■ The data ■

[Start of section]

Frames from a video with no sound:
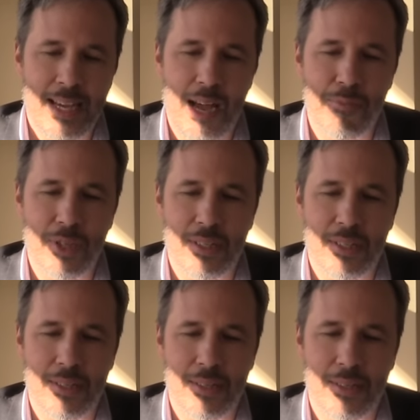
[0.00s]
I'm not
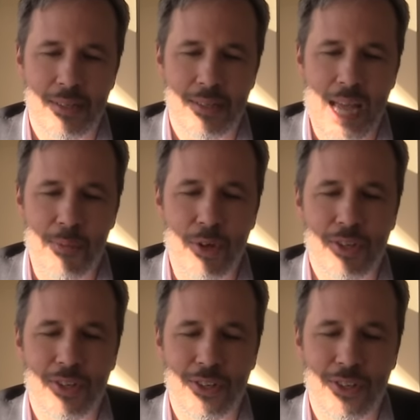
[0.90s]
uh, I'm
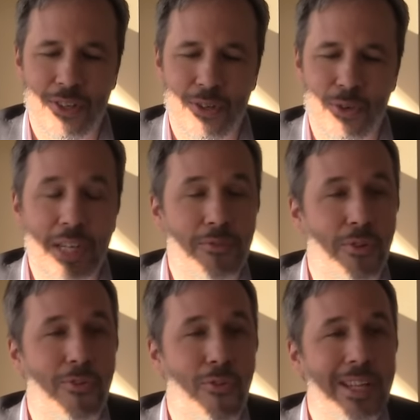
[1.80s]
not uh, looking
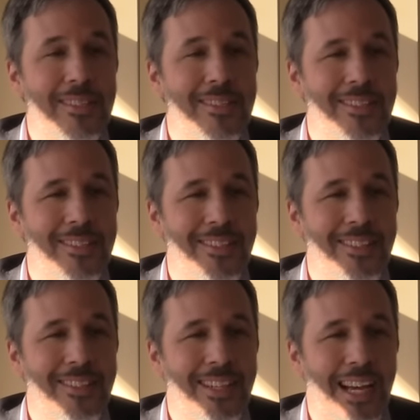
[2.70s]
for friends.
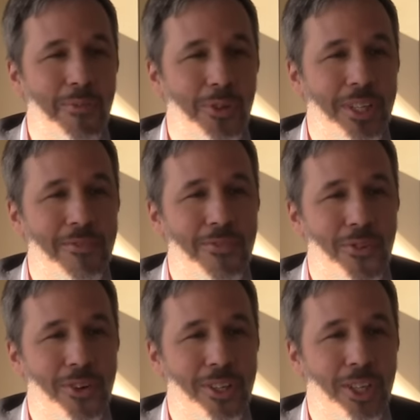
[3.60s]
I'm looking
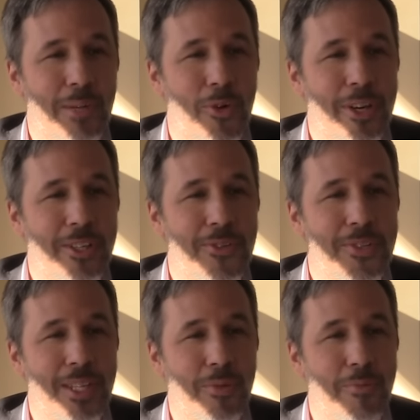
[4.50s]
for collaborators
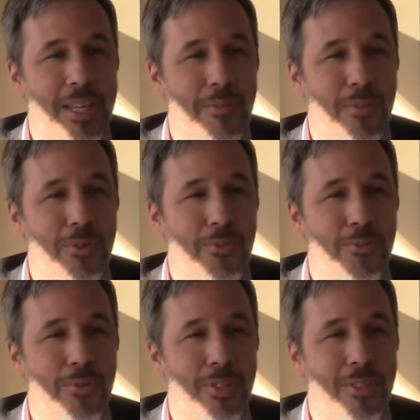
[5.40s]
that will be able to
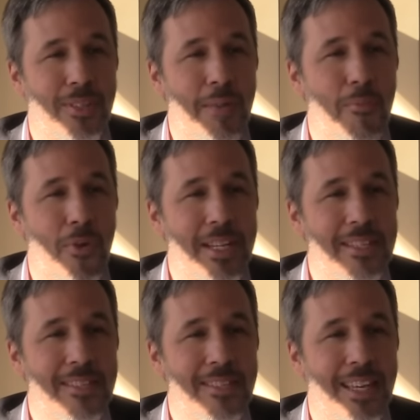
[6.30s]

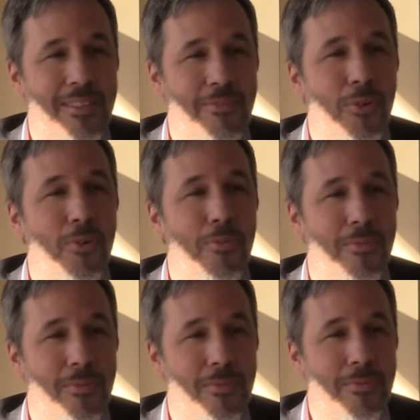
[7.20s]
embrace and
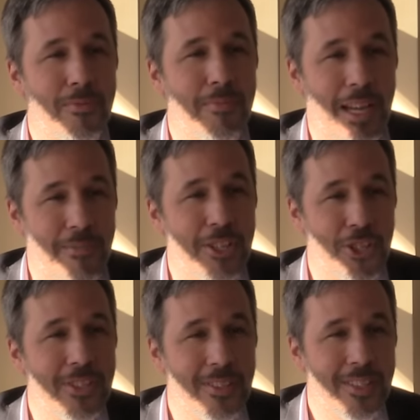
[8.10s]
follow my
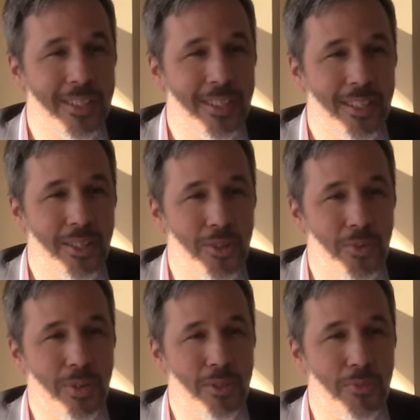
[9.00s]
vision, you
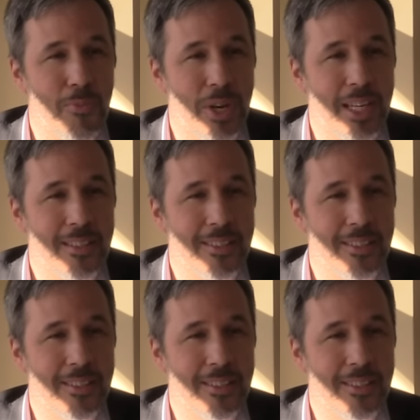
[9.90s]
know, and to bring.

[End of section]

■ What to produce ■
Copy each record exactly. Leave any images out of the copy.

■ Exercise result ■
Frames from a video with no sound:
[0.00s]
I'm not
[0.90s]
uh, I'm
[1.80s]
not uh, looking
[2.70s]
for friends.
[3.60s]
I'm looking
[4.50s]
for collaborators
[5.40s]
that will be able to
[6.30s]

[7.20s]
embrace and
[8.10s]
follow my
[9.00s]
vision, you
[9.90s]
know, and to bring.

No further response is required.